Taking quality early learning to scale

The foundations for all future learning and development are formed in the first years of life. That is why quality early learning – through interaction, play and exploration – is crucial not only to children themselves, but to society as a whole.

There is a strong global movement for expanding early learning, ideally as part of an integrated range of services to meet young children’s needs holistically. Early learning encompasses positive parenting, early stimulation, nutrition and health. Evidence shows, however, that quality can suffer when early learning programmes are taken to scale. Disadvantaged children are often left out.

Our goal of bringing early learning to scale focuses on programmes with the proven potential to enable learning from birth, especially among disadvantaged children – home visiting, responsive parenting, and preschool.

Scaling early learning is a goal in six of our country strategies (Brazil, Peru, the Netherlands, Israel, India and Tanzania) and in our outreach to Roma children in the European region.
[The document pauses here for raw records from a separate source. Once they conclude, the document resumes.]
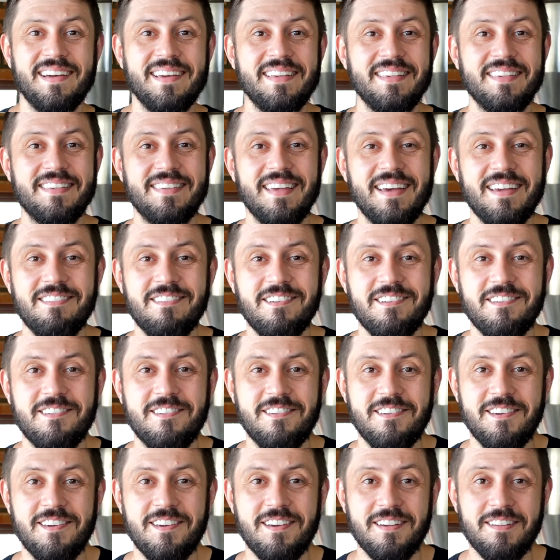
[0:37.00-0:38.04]
em sete
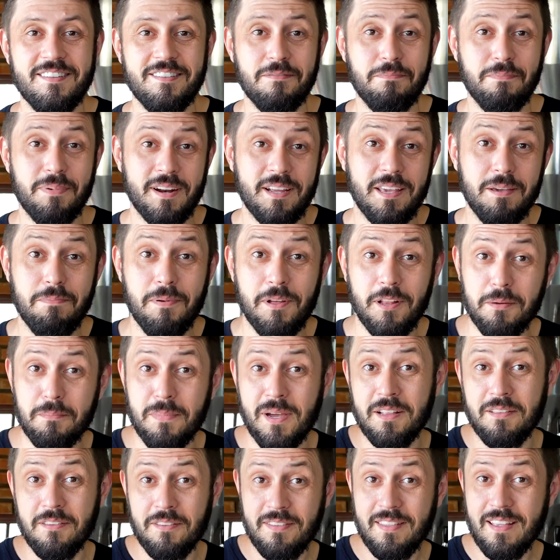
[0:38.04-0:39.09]
dias para que pelo
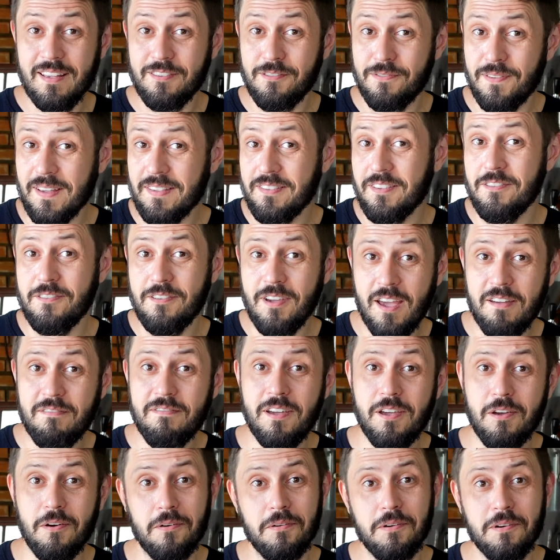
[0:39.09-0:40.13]
menos nas festas de
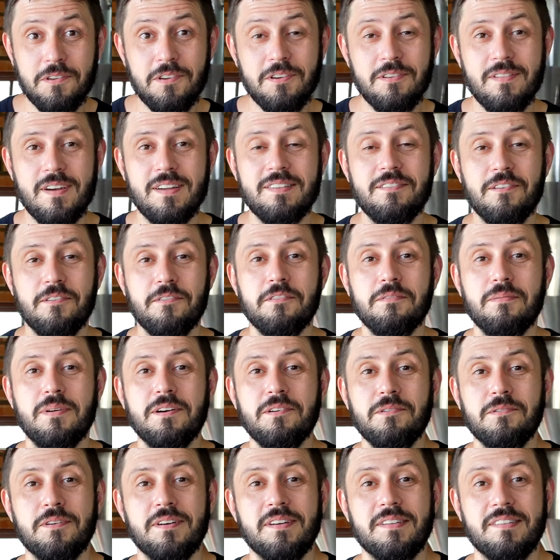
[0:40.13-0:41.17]
Réveillon eu tivesse alguma
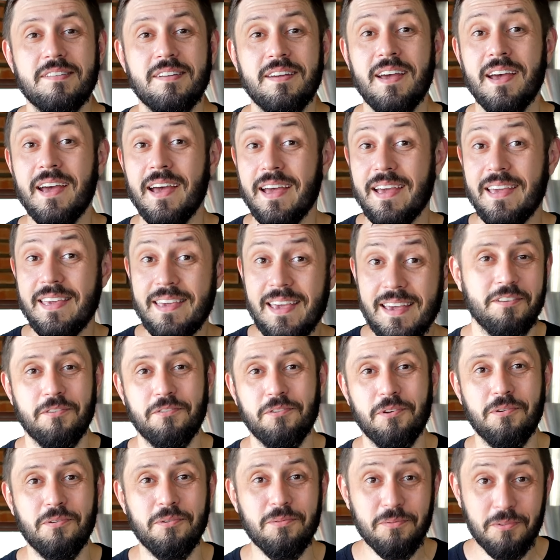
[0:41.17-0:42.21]
coisa. Tá. Agora eu
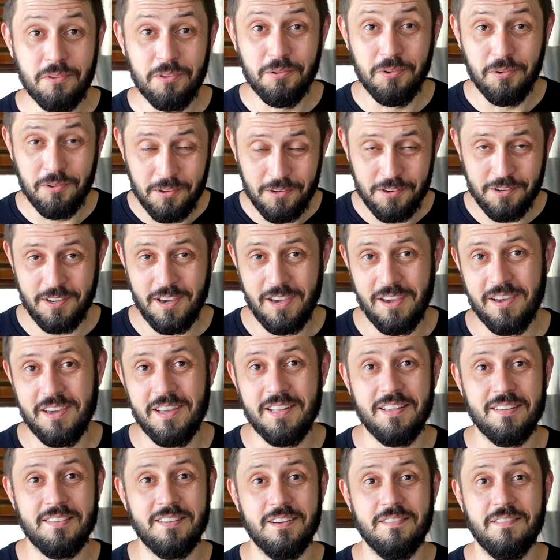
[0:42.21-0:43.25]
tô com tudo cheio
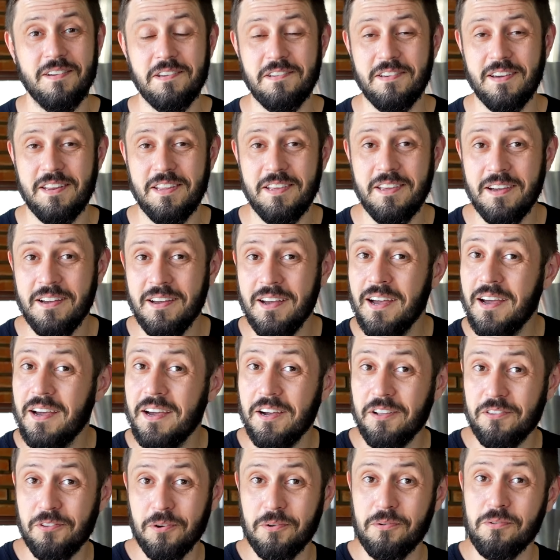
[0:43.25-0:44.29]
aqui na cervejaria,
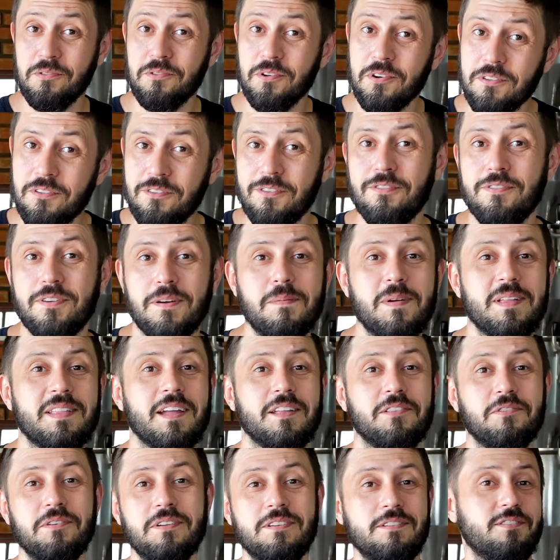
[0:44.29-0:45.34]
eu tô com todos os
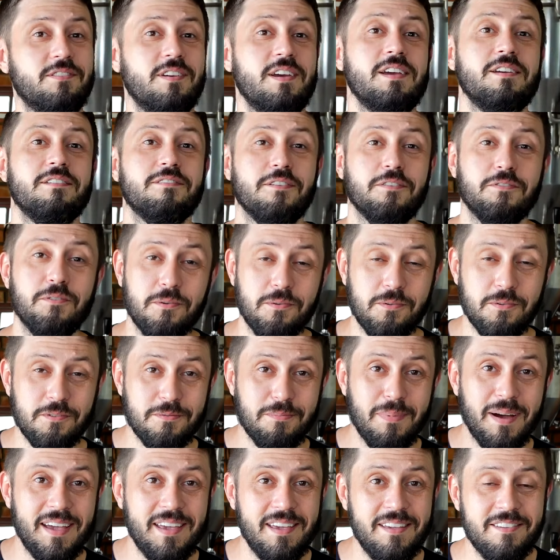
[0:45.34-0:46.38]
fermentadores cheios, eu tô com os
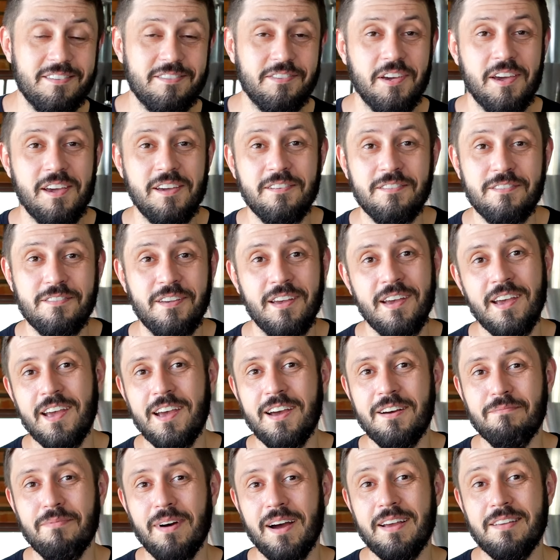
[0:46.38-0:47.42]
barris cheios,
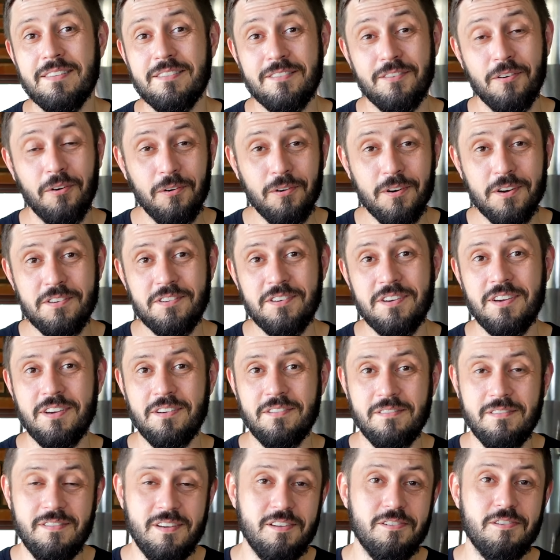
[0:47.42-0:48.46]
mas hoje,
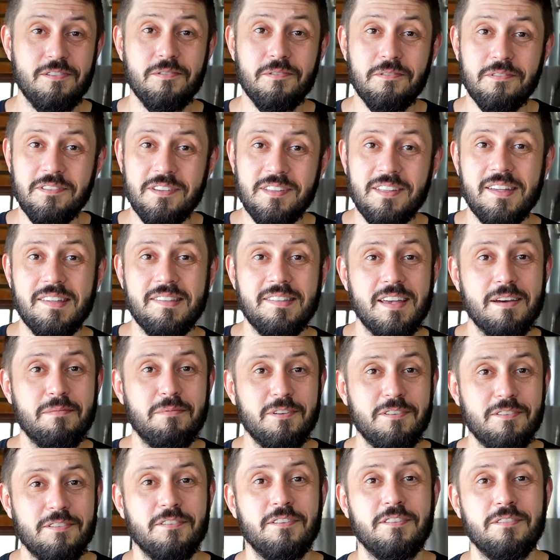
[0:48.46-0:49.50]
21 de
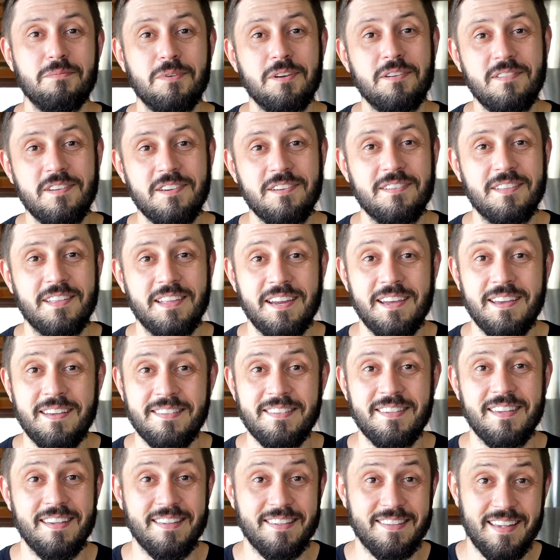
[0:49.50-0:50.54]
dezembro de
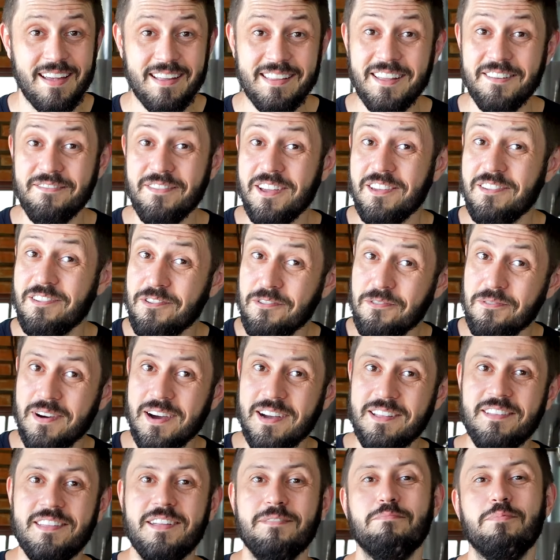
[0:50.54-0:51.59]
2023, exatamente um
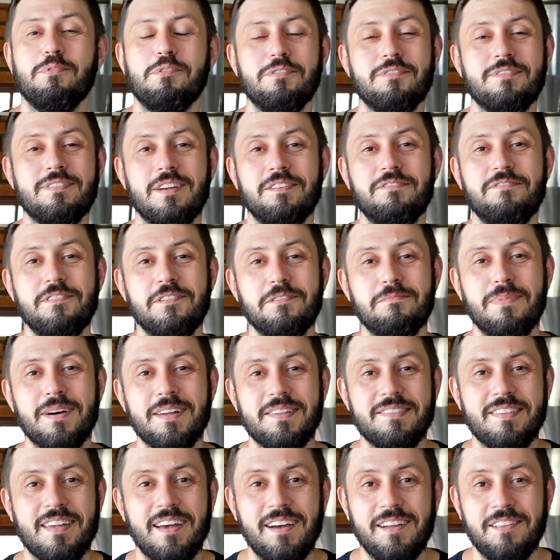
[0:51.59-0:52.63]
ano depois do desafio
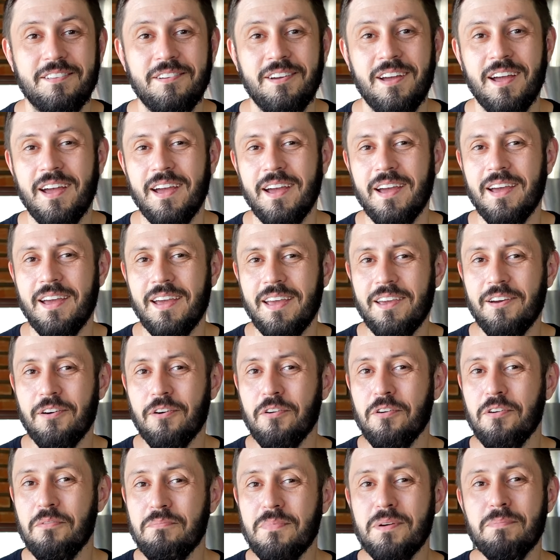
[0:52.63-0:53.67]
passado,
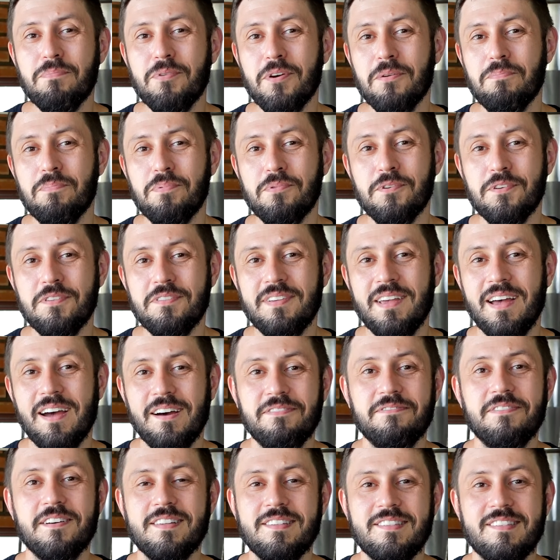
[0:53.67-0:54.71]
eu me propus
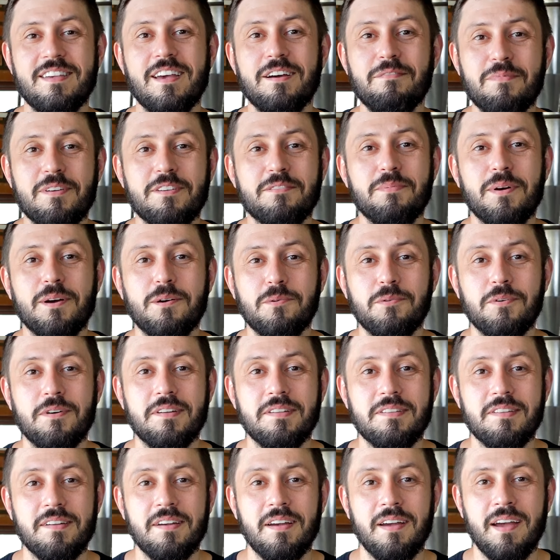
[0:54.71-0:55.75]
a fazer a mesma
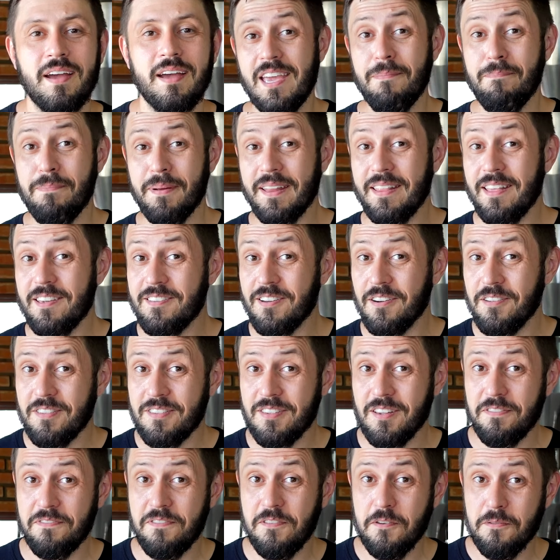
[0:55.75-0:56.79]
coisa. E para deixar o
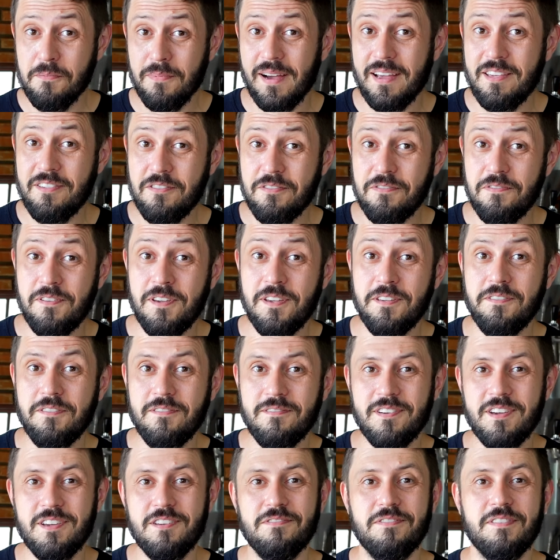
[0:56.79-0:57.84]
desafio mais
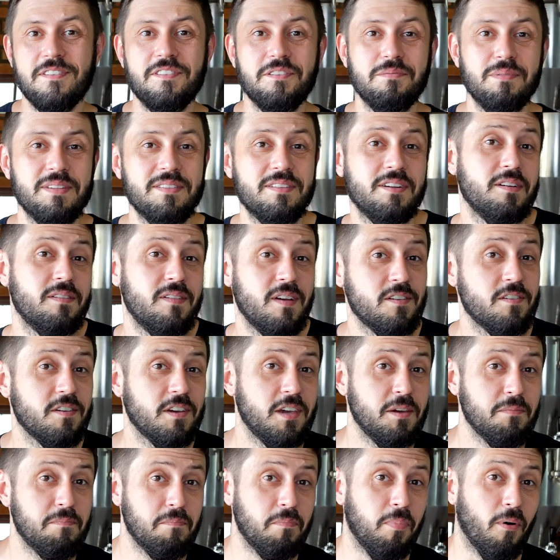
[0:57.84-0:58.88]
difícil, em vez de fazer uma cerveja
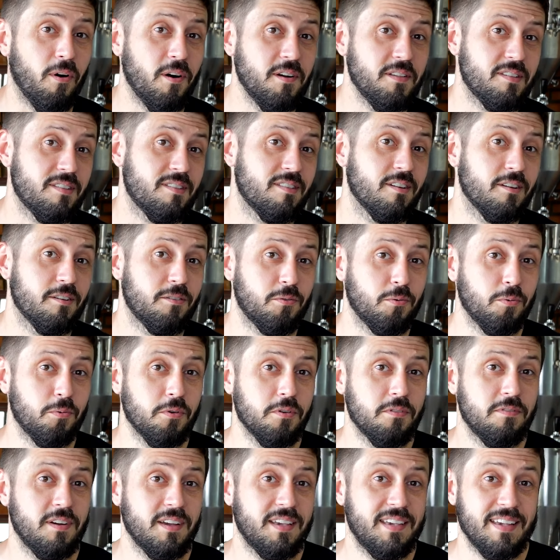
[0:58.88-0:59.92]
que pode ser
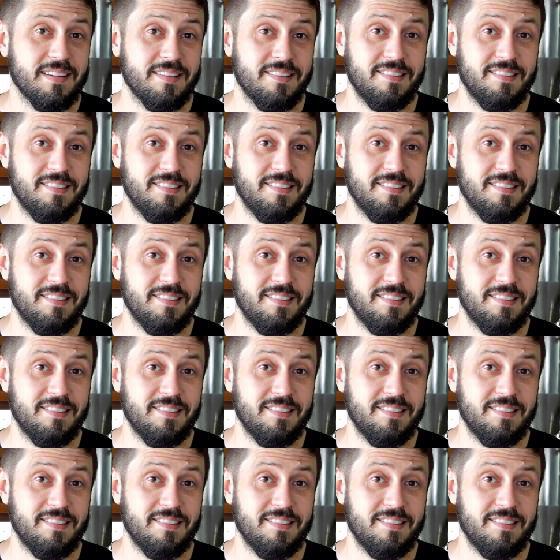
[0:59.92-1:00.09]
turva, que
Our focus differs from place to place, as do the challenges.

Progress on Early Learning (2013)

Despite the strong social and economic case for preschool, responsive parenting and childcare programmes, there are hundreds of millions of children around the world still unreached. The Bernard van Leer Foundation aims to take to scale, or accelerate the mass expansion of, proven approaches that combine these types of programmes with other services – such as health, nutrition and social protection – in order to deliver an integrated package that puts children on the path to learning from birth.

In the six countries where we focus on taking quality early learning to scale, there has been significant progress in the area of policy change and the development of demonstration and training projects that can serve as models for scaling up. The Foundation’s partners contributed to the creation of new public policies to scale early learning programmes in five countries. These policies – if fully implemented – have the potential to provide early learning services to 14 million young children each year.

Going forward, the Foundation and partner organisations will support the implementation of these new policies.

Monitoring progress on Early Learning

Ensuring early learning policies reach the most disadvantaged

We measure progress towards our goal of taking quality early learning to scale by tracking four indicators. Below you will find a summary of what we have achieved and learned for each indicator since the start of our strategic plan in 2010, along with remaining challenges.

None of this progress would have been possible without the professionalism, knowledge and commitment of our various project partners. While it is not possible to credit each individual contribution, some specific examples are highlighted in these pages.

Indicator 1: Increase access for young children to early learning services, preferably integrated services

As of 2013, approximately 910,000 young children across five countries are accessing services through the implementation of new early childhood development policies. Across six countries, the Foundation has supported partners to design and implement demonstration and training projects reaching an additional 53,000 young children.

Rather than trying to establish new coalitions, the Foundation and partners have had the most influence in countries where existing coalitions of advocates on other issues have been motivated to take up the cause of young children’s needs too – an example being the passing of a national law on mother tongue-based early education in India.

Indicator 2: Change parent and professional behaviour to increase the amount of time spent engaging young children

Progress on this indicator has come through a combination of demonstration and training projects that include capacity building for 15,079 administrators, volunteers, professionals and para-professionals who work with cohorts of parents and children to encourage more frequent and higher-quality interaction.

Although most evaluations of these projects are not complete, some preliminary findings suggest that they are having the intended effects: demand for children’s books is up in Arab communities in Israel; parents are reporting greater play time with infants in Peru; more children are going to preschool in Tanzania; and teachers trained by our partner organisation People’s Rural Education Movement in India are scoring higher than regular preschool centres in creating interactive classrooms.

Indicator 3: Increase the number of competent professionals/para- professionals serving young children

Of the 15,079 people referred to in indicator 2 above, 90% had no significant prior experience in early learning.

One challenge reported by partner organisations is that official standards of qualification for early learning workers can stand in the way of training-up professionals from other sectors, such as health workers, who are competent and familiar with the communities but who lack formal education. We are meeting this challenge by advocating for the adjustment of standards and through the introduction of alternative qualification schemes.

Indicator 4: Improve learning outcomes

There is suggestive evidence that our programming on scaling early learning is having an impact on children’s learning outcomes, which is the ultimate aim. For example, a study of support to mother tongue-based, multilingual preschool centres in tribal districts of Odisha, India, has found that children in these centres are performing at a higher level in language development, maths skills and school readiness, as well as showing lower levels of stunting, than children at centres where the teacher does not speak their native language. This is true despite the fact that the mothertongue centres often have teachers with fewer formal qualifications, fewer years of teaching experience and poorer classroom infrastructure.

However, this indicator cannot truly be measured until children across a range of demonstration projects – some of which are in their early stages – have reached the third grade and are assessed through national testing.